# Task input
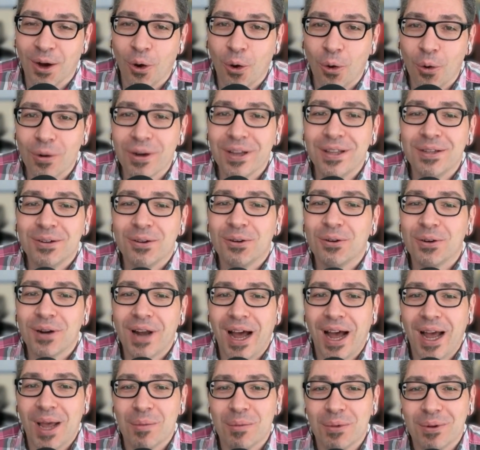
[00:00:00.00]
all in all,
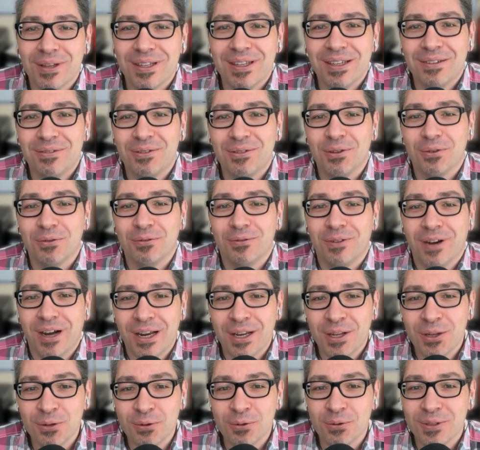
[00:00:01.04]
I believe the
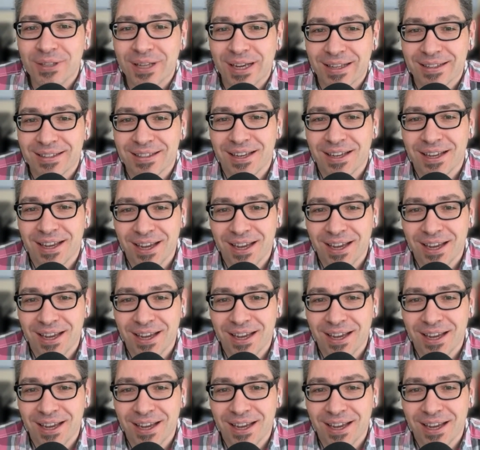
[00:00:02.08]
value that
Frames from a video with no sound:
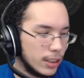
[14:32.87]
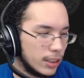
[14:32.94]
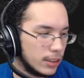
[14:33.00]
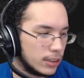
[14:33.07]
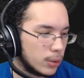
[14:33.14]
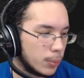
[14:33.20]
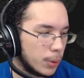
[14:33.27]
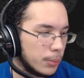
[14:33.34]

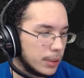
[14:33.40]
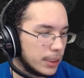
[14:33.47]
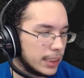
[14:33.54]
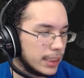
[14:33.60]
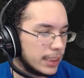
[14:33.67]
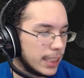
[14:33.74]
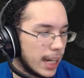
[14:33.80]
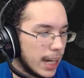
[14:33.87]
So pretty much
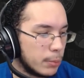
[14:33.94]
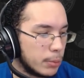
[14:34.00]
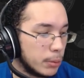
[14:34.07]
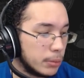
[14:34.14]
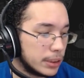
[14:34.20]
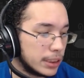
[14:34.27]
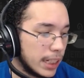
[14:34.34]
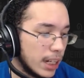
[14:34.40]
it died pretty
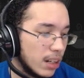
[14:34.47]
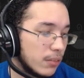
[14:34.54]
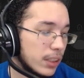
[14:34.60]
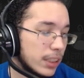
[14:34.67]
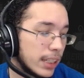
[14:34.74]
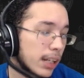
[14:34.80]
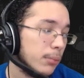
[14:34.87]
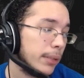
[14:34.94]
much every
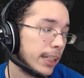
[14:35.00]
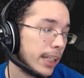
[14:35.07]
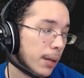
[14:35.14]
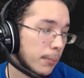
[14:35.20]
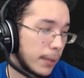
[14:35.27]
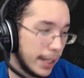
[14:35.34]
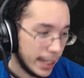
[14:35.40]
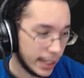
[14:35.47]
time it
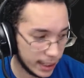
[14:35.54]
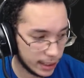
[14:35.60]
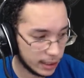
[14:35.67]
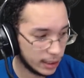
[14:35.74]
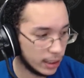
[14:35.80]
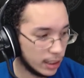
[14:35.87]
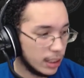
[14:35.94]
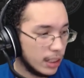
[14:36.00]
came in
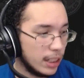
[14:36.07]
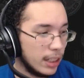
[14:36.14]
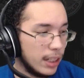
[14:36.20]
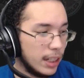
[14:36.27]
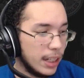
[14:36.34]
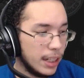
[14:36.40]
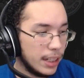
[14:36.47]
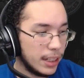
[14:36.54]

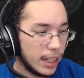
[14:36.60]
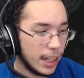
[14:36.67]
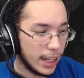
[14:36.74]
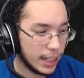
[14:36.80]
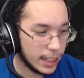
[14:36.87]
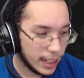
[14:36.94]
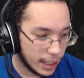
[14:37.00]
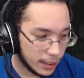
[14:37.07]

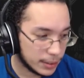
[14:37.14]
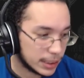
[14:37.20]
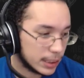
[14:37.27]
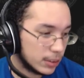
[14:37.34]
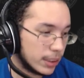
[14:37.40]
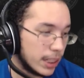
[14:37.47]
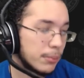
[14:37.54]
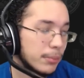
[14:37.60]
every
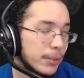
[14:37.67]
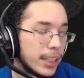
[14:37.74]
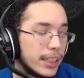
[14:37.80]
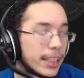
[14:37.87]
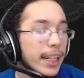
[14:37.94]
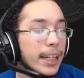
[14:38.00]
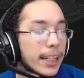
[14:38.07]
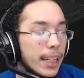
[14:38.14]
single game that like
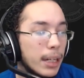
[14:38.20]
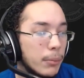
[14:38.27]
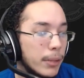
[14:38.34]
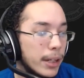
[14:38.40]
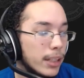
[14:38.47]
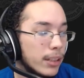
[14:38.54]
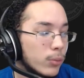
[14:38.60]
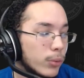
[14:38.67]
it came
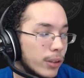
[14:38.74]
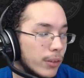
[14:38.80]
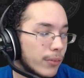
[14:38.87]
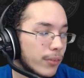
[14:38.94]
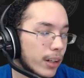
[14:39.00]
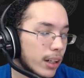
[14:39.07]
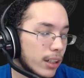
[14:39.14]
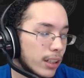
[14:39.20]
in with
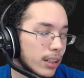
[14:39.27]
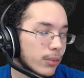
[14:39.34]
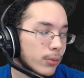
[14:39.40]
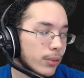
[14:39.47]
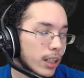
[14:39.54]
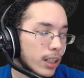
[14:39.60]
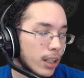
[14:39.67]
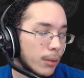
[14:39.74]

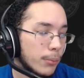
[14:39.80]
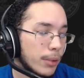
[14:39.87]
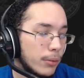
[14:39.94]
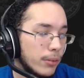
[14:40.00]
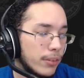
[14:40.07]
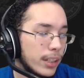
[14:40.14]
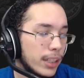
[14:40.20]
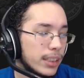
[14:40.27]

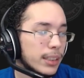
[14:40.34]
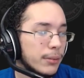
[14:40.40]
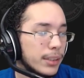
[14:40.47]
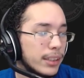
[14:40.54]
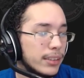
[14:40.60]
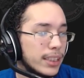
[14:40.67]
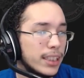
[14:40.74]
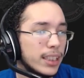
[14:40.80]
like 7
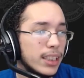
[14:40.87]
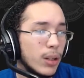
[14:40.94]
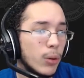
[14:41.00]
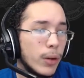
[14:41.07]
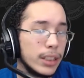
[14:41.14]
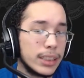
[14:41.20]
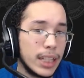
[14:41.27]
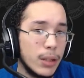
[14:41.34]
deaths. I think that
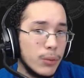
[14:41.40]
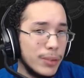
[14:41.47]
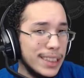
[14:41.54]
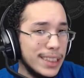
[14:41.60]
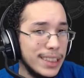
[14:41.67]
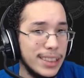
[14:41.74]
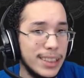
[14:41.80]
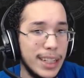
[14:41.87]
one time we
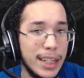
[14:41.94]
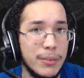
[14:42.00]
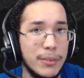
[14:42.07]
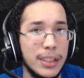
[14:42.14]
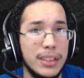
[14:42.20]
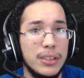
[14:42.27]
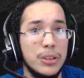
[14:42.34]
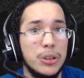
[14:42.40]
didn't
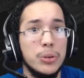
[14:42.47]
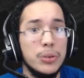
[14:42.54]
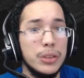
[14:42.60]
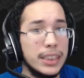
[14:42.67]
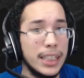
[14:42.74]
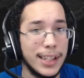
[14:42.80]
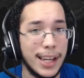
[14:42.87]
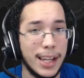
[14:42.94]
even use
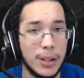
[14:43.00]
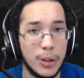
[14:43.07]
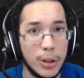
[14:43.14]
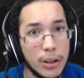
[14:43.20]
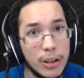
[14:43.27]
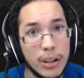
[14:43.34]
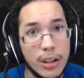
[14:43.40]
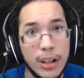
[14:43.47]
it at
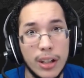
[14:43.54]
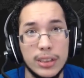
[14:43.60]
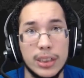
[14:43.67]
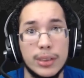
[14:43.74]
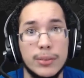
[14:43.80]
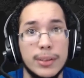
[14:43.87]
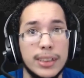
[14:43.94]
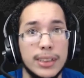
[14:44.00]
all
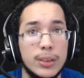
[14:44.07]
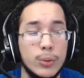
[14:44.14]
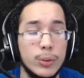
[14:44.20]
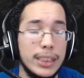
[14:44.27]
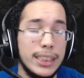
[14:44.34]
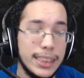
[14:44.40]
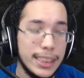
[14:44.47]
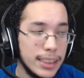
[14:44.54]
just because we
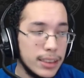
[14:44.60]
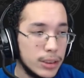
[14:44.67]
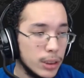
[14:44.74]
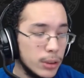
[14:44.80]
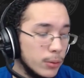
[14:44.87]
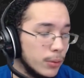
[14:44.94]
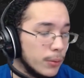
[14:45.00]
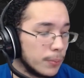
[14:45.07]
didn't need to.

# Task prompt
Your answer must be an exact copy of the records, without the pictures.

# Response below
[00:00:00.00]
all in all,
[00:00:01.04]
I believe the
[00:00:02.08]
value that
Frames from a video with no sound:
[14:32.87]
[14:32.94]
[14:33.00]
[14:33.07]
[14:33.14]
[14:33.20]
[14:33.27]
[14:33.34]

[14:33.40]
[14:33.47]
[14:33.54]
[14:33.60]
[14:33.67]
[14:33.74]
[14:33.80]
[14:33.87]
So pretty much
[14:33.94]
[14:34.00]
[14:34.07]
[14:34.14]
[14:34.20]
[14:34.27]
[14:34.34]
[14:34.40]
it died pretty
[14:34.47]
[14:34.54]
[14:34.60]
[14:34.67]
[14:34.74]
[14:34.80]
[14:34.87]
[14:34.94]
much every
[14:35.00]
[14:35.07]
[14:35.14]
[14:35.20]
[14:35.27]
[14:35.34]
[14:35.40]
[14:35.47]
time it
[14:35.54]
[14:35.60]
[14:35.67]
[14:35.74]
[14:35.80]
[14:35.87]
[14:35.94]
[14:36.00]
came in
[14:36.07]
[14:36.14]
[14:36.20]
[14:36.27]
[14:36.34]
[14:36.40]
[14:36.47]
[14:36.54]

[14:36.60]
[14:36.67]
[14:36.74]
[14:36.80]
[14:36.87]
[14:36.94]
[14:37.00]
[14:37.07]

[14:37.14]
[14:37.20]
[14:37.27]
[14:37.34]
[14:37.40]
[14:37.47]
[14:37.54]
[14:37.60]
every
[14:37.67]
[14:37.74]
[14:37.80]
[14:37.87]
[14:37.94]
[14:38.00]
[14:38.07]
[14:38.14]
single game that like
[14:38.20]
[14:38.27]
[14:38.34]
[14:38.40]
[14:38.47]
[14:38.54]
[14:38.60]
[14:38.67]
it came
[14:38.74]
[14:38.80]
[14:38.87]
[14:38.94]
[14:39.00]
[14:39.07]
[14:39.14]
[14:39.20]
in with
[14:39.27]
[14:39.34]
[14:39.40]
[14:39.47]
[14:39.54]
[14:39.60]
[14:39.67]
[14:39.74]

[14:39.80]
[14:39.87]
[14:39.94]
[14:40.00]
[14:40.07]
[14:40.14]
[14:40.20]
[14:40.27]

[14:40.34]
[14:40.40]
[14:40.47]
[14:40.54]
[14:40.60]
[14:40.67]
[14:40.74]
[14:40.80]
like 7
[14:40.87]
[14:40.94]
[14:41.00]
[14:41.07]
[14:41.14]
[14:41.20]
[14:41.27]
[14:41.34]
deaths. I think that
[14:41.40]
[14:41.47]
[14:41.54]
[14:41.60]
[14:41.67]
[14:41.74]
[14:41.80]
[14:41.87]
one time we
[14:41.94]
[14:42.00]
[14:42.07]
[14:42.14]
[14:42.20]
[14:42.27]
[14:42.34]
[14:42.40]
didn't
[14:42.47]
[14:42.54]
[14:42.60]
[14:42.67]
[14:42.74]
[14:42.80]
[14:42.87]
[14:42.94]
even use
[14:43.00]
[14:43.07]
[14:43.14]
[14:43.20]
[14:43.27]
[14:43.34]
[14:43.40]
[14:43.47]
it at
[14:43.54]
[14:43.60]
[14:43.67]
[14:43.74]
[14:43.80]
[14:43.87]
[14:43.94]
[14:44.00]
all
[14:44.07]
[14:44.14]
[14:44.20]
[14:44.27]
[14:44.34]
[14:44.40]
[14:44.47]
[14:44.54]
just because we
[14:44.60]
[14:44.67]
[14:44.74]
[14:44.80]
[14:44.87]
[14:44.94]
[14:45.00]
[14:45.07]
didn't need to.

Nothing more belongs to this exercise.